Extracted records
════════════════
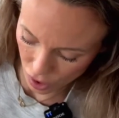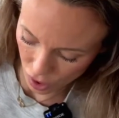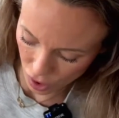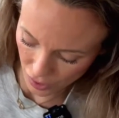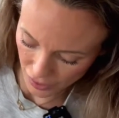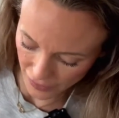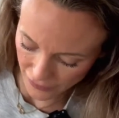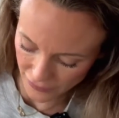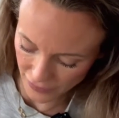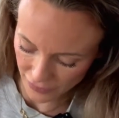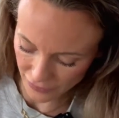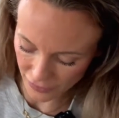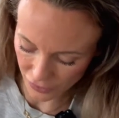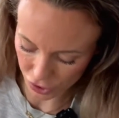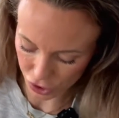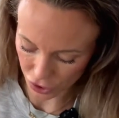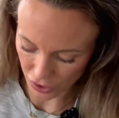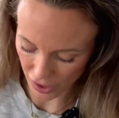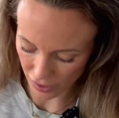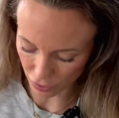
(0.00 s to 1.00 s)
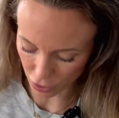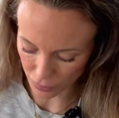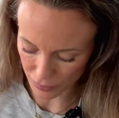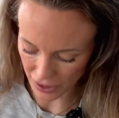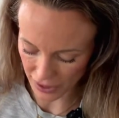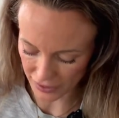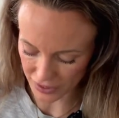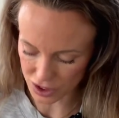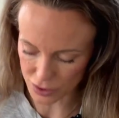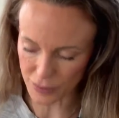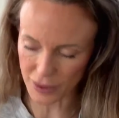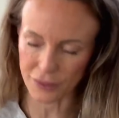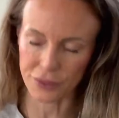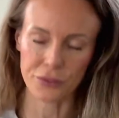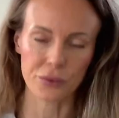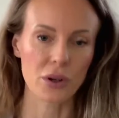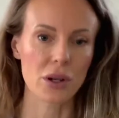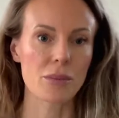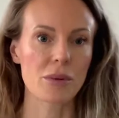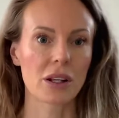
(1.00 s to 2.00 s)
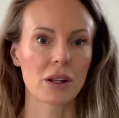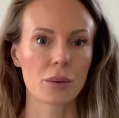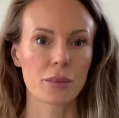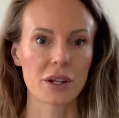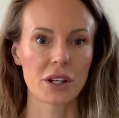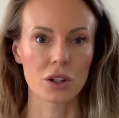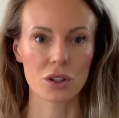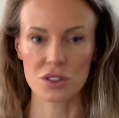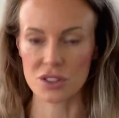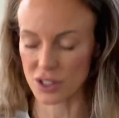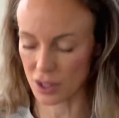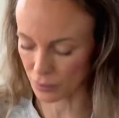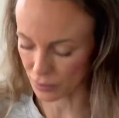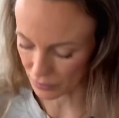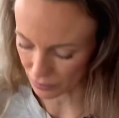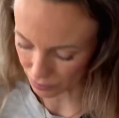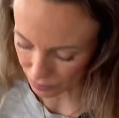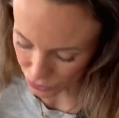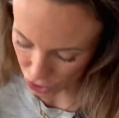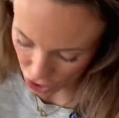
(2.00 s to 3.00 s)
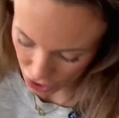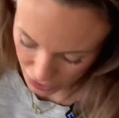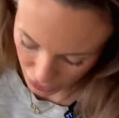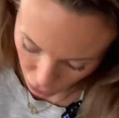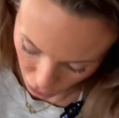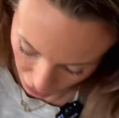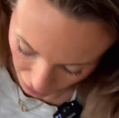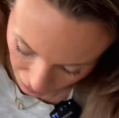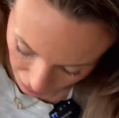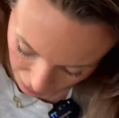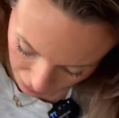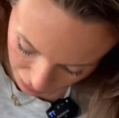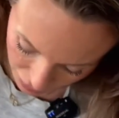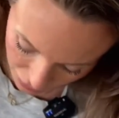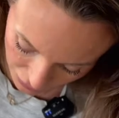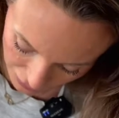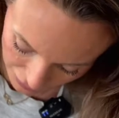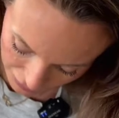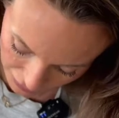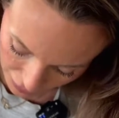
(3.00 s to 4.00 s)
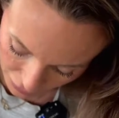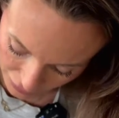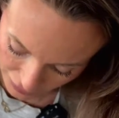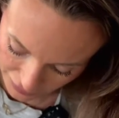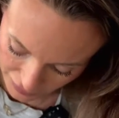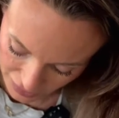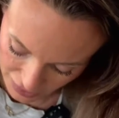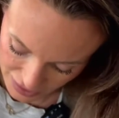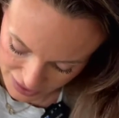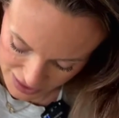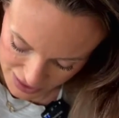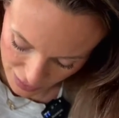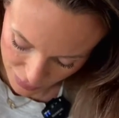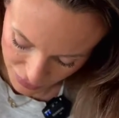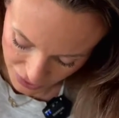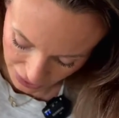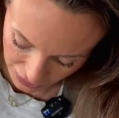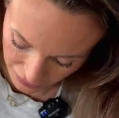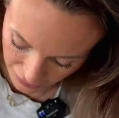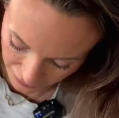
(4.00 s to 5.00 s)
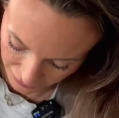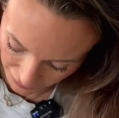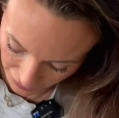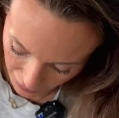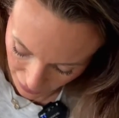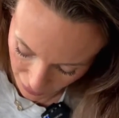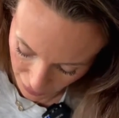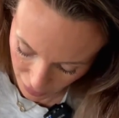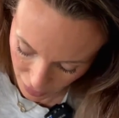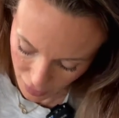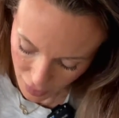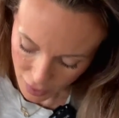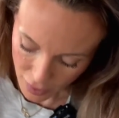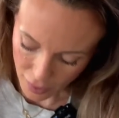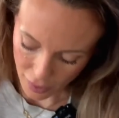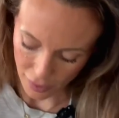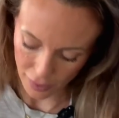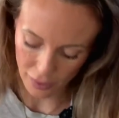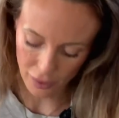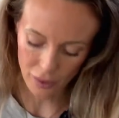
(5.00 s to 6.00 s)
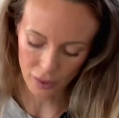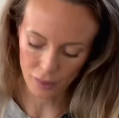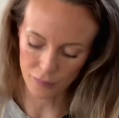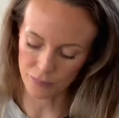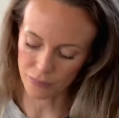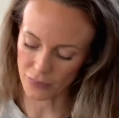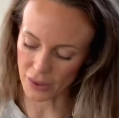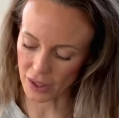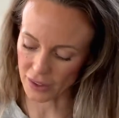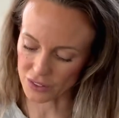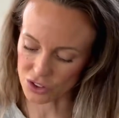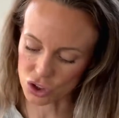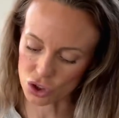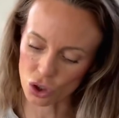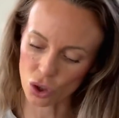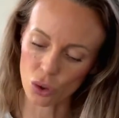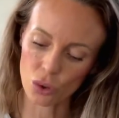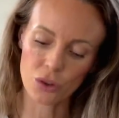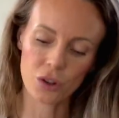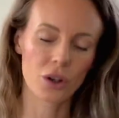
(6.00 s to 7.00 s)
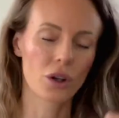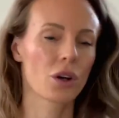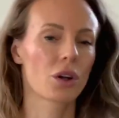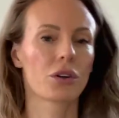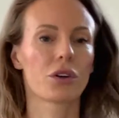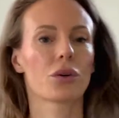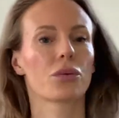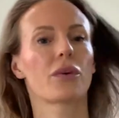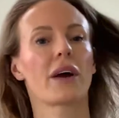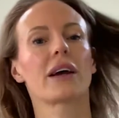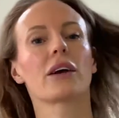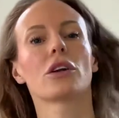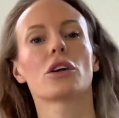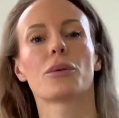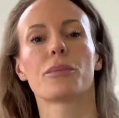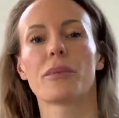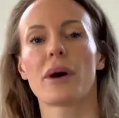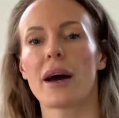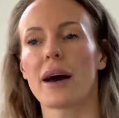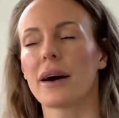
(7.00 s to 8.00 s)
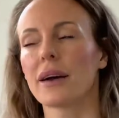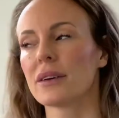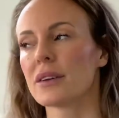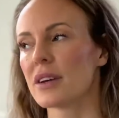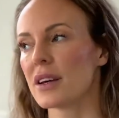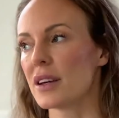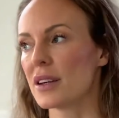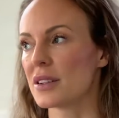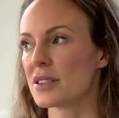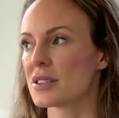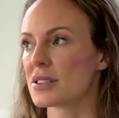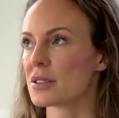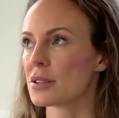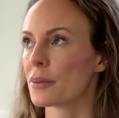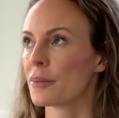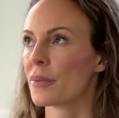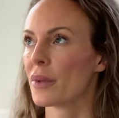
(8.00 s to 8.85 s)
and then their travel mat is about 3 millimeters. I'm just looking at it right now. I think it's something like that. And so the regular mat is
════════════════
Assigned task: Type the entries again verbatim. Any pictures should be skipped.

Response area:
(0.00 s to 1.00 s)
(1.00 s to 2.00 s)
(2.00 s to 3.00 s)
(3.00 s to 4.00 s)
(4.00 s to 5.00 s)
(5.00 s to 6.00 s)
(6.00 s to 7.00 s)
(7.00 s to 8.00 s)
(8.00 s to 8.85 s)
and then their travel mat is about 3 millimeters. I'm just looking at it right now. I think it's something like that. And so the regular mat is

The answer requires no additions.